Problem to solve => For this task, every record below must be reproduced exactly.

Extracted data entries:
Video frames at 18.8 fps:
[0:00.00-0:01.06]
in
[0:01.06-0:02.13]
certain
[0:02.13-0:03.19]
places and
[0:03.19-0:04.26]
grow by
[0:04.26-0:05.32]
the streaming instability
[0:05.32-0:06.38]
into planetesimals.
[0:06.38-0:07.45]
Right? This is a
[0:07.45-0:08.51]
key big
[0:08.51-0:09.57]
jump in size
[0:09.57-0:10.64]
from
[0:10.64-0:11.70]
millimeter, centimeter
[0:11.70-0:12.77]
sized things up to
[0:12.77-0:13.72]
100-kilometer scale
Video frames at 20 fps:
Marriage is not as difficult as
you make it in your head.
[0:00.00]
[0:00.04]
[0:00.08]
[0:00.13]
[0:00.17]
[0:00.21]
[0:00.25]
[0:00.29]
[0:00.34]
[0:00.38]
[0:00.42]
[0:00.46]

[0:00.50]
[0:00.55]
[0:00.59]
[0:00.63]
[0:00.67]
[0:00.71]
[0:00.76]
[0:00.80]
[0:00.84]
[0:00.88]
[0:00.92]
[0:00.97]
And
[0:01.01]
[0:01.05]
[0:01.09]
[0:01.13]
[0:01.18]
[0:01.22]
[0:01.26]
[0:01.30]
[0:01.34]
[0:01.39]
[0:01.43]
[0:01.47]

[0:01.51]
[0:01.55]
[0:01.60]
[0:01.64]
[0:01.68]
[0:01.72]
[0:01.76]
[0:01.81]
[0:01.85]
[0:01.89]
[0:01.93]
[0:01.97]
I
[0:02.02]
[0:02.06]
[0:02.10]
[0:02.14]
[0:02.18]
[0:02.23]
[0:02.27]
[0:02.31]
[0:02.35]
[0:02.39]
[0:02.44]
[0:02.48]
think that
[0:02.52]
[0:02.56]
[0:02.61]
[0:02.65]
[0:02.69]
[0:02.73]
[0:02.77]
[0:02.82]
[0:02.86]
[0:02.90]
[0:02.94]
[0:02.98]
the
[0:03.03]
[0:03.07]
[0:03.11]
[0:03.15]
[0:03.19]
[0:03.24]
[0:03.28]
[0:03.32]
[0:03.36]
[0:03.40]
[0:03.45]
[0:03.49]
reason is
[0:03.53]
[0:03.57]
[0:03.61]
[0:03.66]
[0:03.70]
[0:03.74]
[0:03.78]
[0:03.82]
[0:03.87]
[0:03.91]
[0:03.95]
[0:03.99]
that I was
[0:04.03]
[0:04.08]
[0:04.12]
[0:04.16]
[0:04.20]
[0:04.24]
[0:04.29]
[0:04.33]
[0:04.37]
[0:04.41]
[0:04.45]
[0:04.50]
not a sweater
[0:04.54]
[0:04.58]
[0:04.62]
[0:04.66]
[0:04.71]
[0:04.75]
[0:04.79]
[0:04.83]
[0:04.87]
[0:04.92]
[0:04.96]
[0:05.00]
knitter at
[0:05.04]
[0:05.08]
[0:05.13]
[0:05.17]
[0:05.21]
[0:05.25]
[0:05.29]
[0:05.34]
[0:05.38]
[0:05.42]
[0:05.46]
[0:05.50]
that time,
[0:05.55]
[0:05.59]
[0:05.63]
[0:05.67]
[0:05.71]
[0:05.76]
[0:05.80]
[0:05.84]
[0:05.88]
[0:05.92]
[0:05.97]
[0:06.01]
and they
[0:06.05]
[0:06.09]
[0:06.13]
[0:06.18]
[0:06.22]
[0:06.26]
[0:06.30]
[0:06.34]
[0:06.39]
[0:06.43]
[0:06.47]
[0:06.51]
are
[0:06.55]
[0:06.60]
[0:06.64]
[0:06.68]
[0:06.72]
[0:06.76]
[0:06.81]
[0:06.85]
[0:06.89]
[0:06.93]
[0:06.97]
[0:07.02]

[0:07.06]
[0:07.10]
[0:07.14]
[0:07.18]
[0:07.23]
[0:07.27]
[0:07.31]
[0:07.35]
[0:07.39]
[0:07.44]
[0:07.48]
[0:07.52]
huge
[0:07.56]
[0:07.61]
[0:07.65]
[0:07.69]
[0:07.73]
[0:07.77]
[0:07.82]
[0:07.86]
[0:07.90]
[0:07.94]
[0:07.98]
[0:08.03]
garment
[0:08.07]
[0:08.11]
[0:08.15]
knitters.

Finished task =>
Video frames at 18.8 fps:
[0:00.00-0:01.06]
in
[0:01.06-0:02.13]
certain
[0:02.13-0:03.19]
places and
[0:03.19-0:04.26]
grow by
[0:04.26-0:05.32]
the streaming instability
[0:05.32-0:06.38]
into planetesimals.
[0:06.38-0:07.45]
Right? This is a
[0:07.45-0:08.51]
key big
[0:08.51-0:09.57]
jump in size
[0:09.57-0:10.64]
from
[0:10.64-0:11.70]
millimeter, centimeter
[0:11.70-0:12.77]
sized things up to
[0:12.77-0:13.72]
100-kilometer scale
Video frames at 20 fps:
Marriage is not as difficult as
you make it in your head.
[0:00.00]
[0:00.04]
[0:00.08]
[0:00.13]
[0:00.17]
[0:00.21]
[0:00.25]
[0:00.29]
[0:00.34]
[0:00.38]
[0:00.42]
[0:00.46]

[0:00.50]
[0:00.55]
[0:00.59]
[0:00.63]
[0:00.67]
[0:00.71]
[0:00.76]
[0:00.80]
[0:00.84]
[0:00.88]
[0:00.92]
[0:00.97]
And
[0:01.01]
[0:01.05]
[0:01.09]
[0:01.13]
[0:01.18]
[0:01.22]
[0:01.26]
[0:01.30]
[0:01.34]
[0:01.39]
[0:01.43]
[0:01.47]

[0:01.51]
[0:01.55]
[0:01.60]
[0:01.64]
[0:01.68]
[0:01.72]
[0:01.76]
[0:01.81]
[0:01.85]
[0:01.89]
[0:01.93]
[0:01.97]
I
[0:02.02]
[0:02.06]
[0:02.10]
[0:02.14]
[0:02.18]
[0:02.23]
[0:02.27]
[0:02.31]
[0:02.35]
[0:02.39]
[0:02.44]
[0:02.48]
think that
[0:02.52]
[0:02.56]
[0:02.61]
[0:02.65]
[0:02.69]
[0:02.73]
[0:02.77]
[0:02.82]
[0:02.86]
[0:02.90]
[0:02.94]
[0:02.98]
the
[0:03.03]
[0:03.07]
[0:03.11]
[0:03.15]
[0:03.19]
[0:03.24]
[0:03.28]
[0:03.32]
[0:03.36]
[0:03.40]
[0:03.45]
[0:03.49]
reason is
[0:03.53]
[0:03.57]
[0:03.61]
[0:03.66]
[0:03.70]
[0:03.74]
[0:03.78]
[0:03.82]
[0:03.87]
[0:03.91]
[0:03.95]
[0:03.99]
that I was
[0:04.03]
[0:04.08]
[0:04.12]
[0:04.16]
[0:04.20]
[0:04.24]
[0:04.29]
[0:04.33]
[0:04.37]
[0:04.41]
[0:04.45]
[0:04.50]
not a sweater
[0:04.54]
[0:04.58]
[0:04.62]
[0:04.66]
[0:04.71]
[0:04.75]
[0:04.79]
[0:04.83]
[0:04.87]
[0:04.92]
[0:04.96]
[0:05.00]
knitter at
[0:05.04]
[0:05.08]
[0:05.13]
[0:05.17]
[0:05.21]
[0:05.25]
[0:05.29]
[0:05.34]
[0:05.38]
[0:05.42]
[0:05.46]
[0:05.50]
that time,
[0:05.55]
[0:05.59]
[0:05.63]
[0:05.67]
[0:05.71]
[0:05.76]
[0:05.80]
[0:05.84]
[0:05.88]
[0:05.92]
[0:05.97]
[0:06.01]
and they
[0:06.05]
[0:06.09]
[0:06.13]
[0:06.18]
[0:06.22]
[0:06.26]
[0:06.30]
[0:06.34]
[0:06.39]
[0:06.43]
[0:06.47]
[0:06.51]
are
[0:06.55]
[0:06.60]
[0:06.64]
[0:06.68]
[0:06.72]
[0:06.76]
[0:06.81]
[0:06.85]
[0:06.89]
[0:06.93]
[0:06.97]
[0:07.02]

[0:07.06]
[0:07.10]
[0:07.14]
[0:07.18]
[0:07.23]
[0:07.27]
[0:07.31]
[0:07.35]
[0:07.39]
[0:07.44]
[0:07.48]
[0:07.52]
huge
[0:07.56]
[0:07.61]
[0:07.65]
[0:07.69]
[0:07.73]
[0:07.77]
[0:07.82]
[0:07.86]
[0:07.90]
[0:07.94]
[0:07.98]
[0:08.03]
garment
[0:08.07]
[0:08.11]
[0:08.15]
knitters.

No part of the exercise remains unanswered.